As I mentioned earlier today, you must visit Perry Noble's post from today.
As Perry said, the following is directed towards Pastors but is vital for everyone.
Here's my story and I'm stickin' to it.
While I was a youth Pastor, my wife and I moved from Texas to Virginia. At about the 3rd staff meeting the issue was raised about the Pastor's wives not helping with the setup of chairs. Apparently some people were whining in the church about the staff wives coming in a little later (still early, just not when the truck pulled up) and not helping with the setup of the main auditorium.
Being new (and in shock) I waited and let everyone else talk. I heard "well, we could spin it this way." or "Maybe our wives could set up some chairs." I heard a serious conversation of people who were perplexed and wanted to keep the peace.
I finally spoke up and said "This is garbage. My name is on the check, not my wife. Number two... if they have a problem with my wife, let them come talk to myself or her." I was quickly assured that we just arrived, and this had nothing to do with Kristy. I said "Yes it does. How you handle this as a staff directly impacts my wife and I'm telling you that this is not up for debate. These people who want to whine need to know that my wife's best ministry is as my wife and whatever she does on Sundays or any other day of the week is out of her own passion and gift-mix. She is not to be held accountable for setting up chairs. We have a church of hundreds... our wives are not the only people who can do some more work around here. This is not up for discussion with me."
Everyone paused and then the room shifted. It was as if everyone was given permission to really share their hearts. Then the men in the room began to say "Yeah, and this guy who's complaining should come to each of us, not talk behind our backs." another said "And in fact, this person is seldom there all of the time anyway." another "And our wives do a lot of stuff that people don't know about."
It was amazing. I didn't realize at that time how many Pastors had this flipped upside down.

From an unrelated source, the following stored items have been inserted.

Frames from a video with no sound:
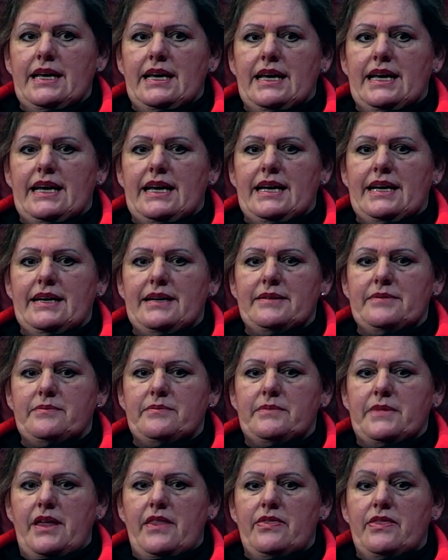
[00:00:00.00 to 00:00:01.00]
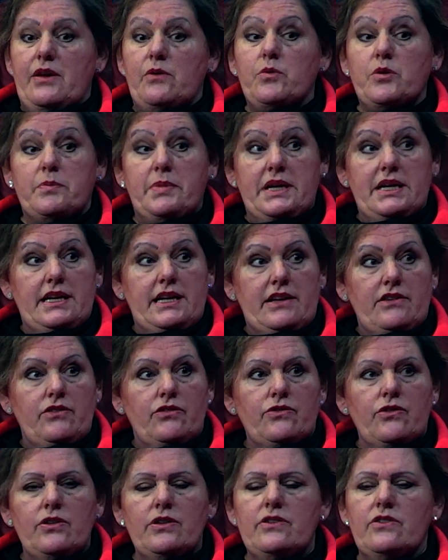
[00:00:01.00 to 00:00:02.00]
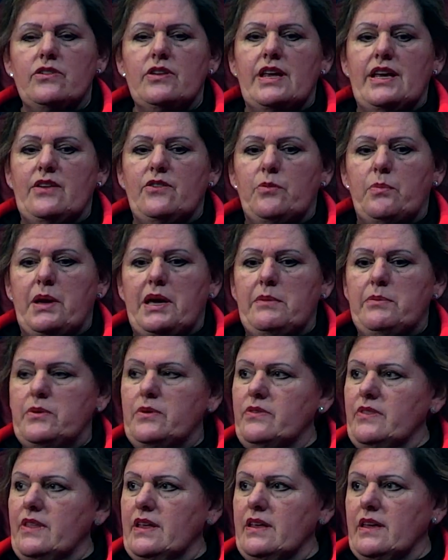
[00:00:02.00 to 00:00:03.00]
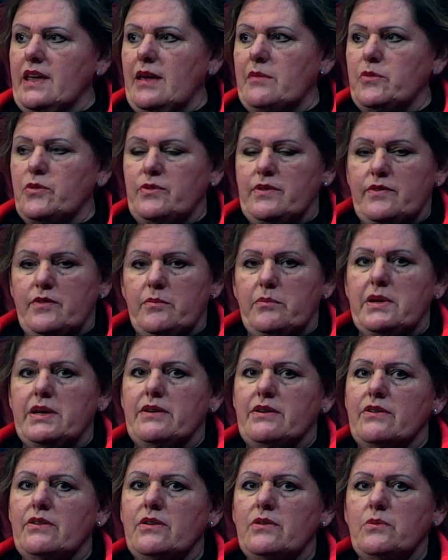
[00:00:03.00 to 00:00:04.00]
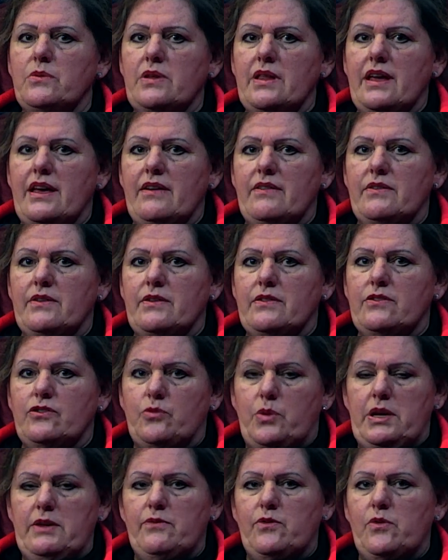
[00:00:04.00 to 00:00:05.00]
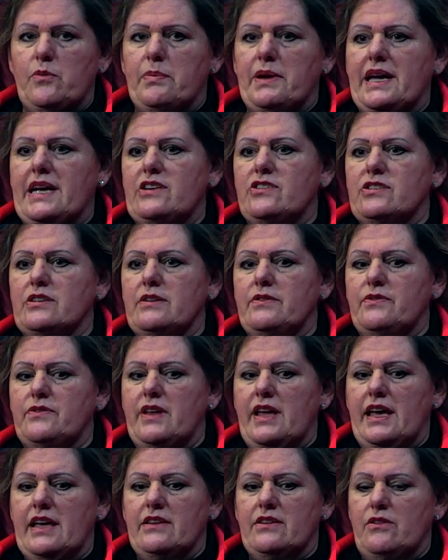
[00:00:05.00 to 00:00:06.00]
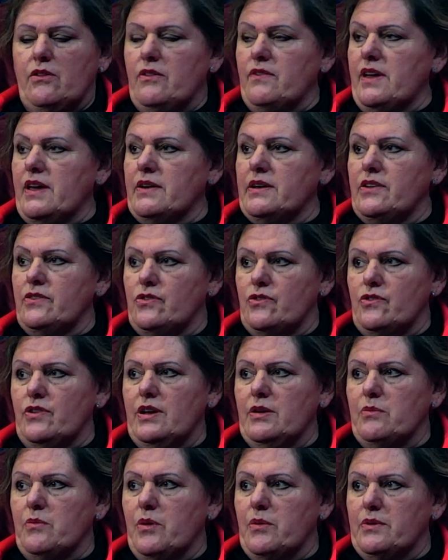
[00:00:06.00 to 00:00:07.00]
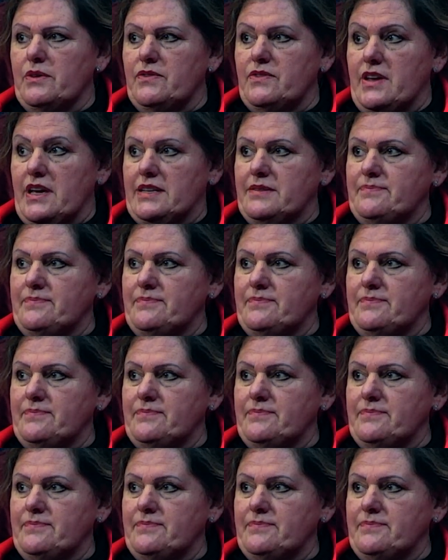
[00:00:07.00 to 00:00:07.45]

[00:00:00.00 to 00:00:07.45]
There will be an insert in today's paper. The Campbell River Mirror will have a 24-page lift out of our history and what we've done.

My wife is amazing. I love her. She's my partner and my best friend. We are truly ONE at this point in our lives. But we are not ONE when it comes to getting chewed out in a staff meeting. If someone wants to question my 'work' within the church, fine. I took the job. Our churches need to know however that our wives are not a second free employee. We need to be men and seperate the stereotypes from the standards in our families.
Should your wife be active in the church? Yeah. But as any other member.
Since we've started the church Kristy only does what Kristy chooses to do. At times she's done letters, cards, visiting. Other times she's done nursery or helped with setup. Everything she's done has been because she believes in God's calling for this church and her involvement in it as a member. But above all of that do you know where her ministry is? He's typing these words.
My wife is a minister to me. She knows me better than any Pastor I've ever met and you know what? She speaks words of truth into my life. God uses her in ways he could never use a phone call, a televangelist, or podcast to fill my spiritual needs. She keeps our home in order and keeps me grounded. She takes care of our son and has meals ready for me. She encourages me when the world walks out and she tugs at my shirt when I get a little too full of myself. My wife's most valuable ministry time is NOT on Sundays or any day in front of church people. My wife is the most valued to our church when she's alone with me by my side.
Pastors. Please. Do not let your family take the hit for the ministry. The job you have will always be there tomorrow. Ultimately if you really think you're that important to the success of the ministry... you're not. I heard a long time ago "The grave is full of indespensible people."
We will build HIS church, not ours. The funny thing is that one of the qualifications to lead is to be a great husband and to take care of your family.
Are you God's man first in your home? Or do you just play one on Sundays?
2 comments:
Great words, Bro. And the actions to back it up too. I would be in deep doo if it weren't for my wife doing the same things for me in ministering to me.
I agree completely. I do wonder if things are considered different if the husband is the non-pastor in the family.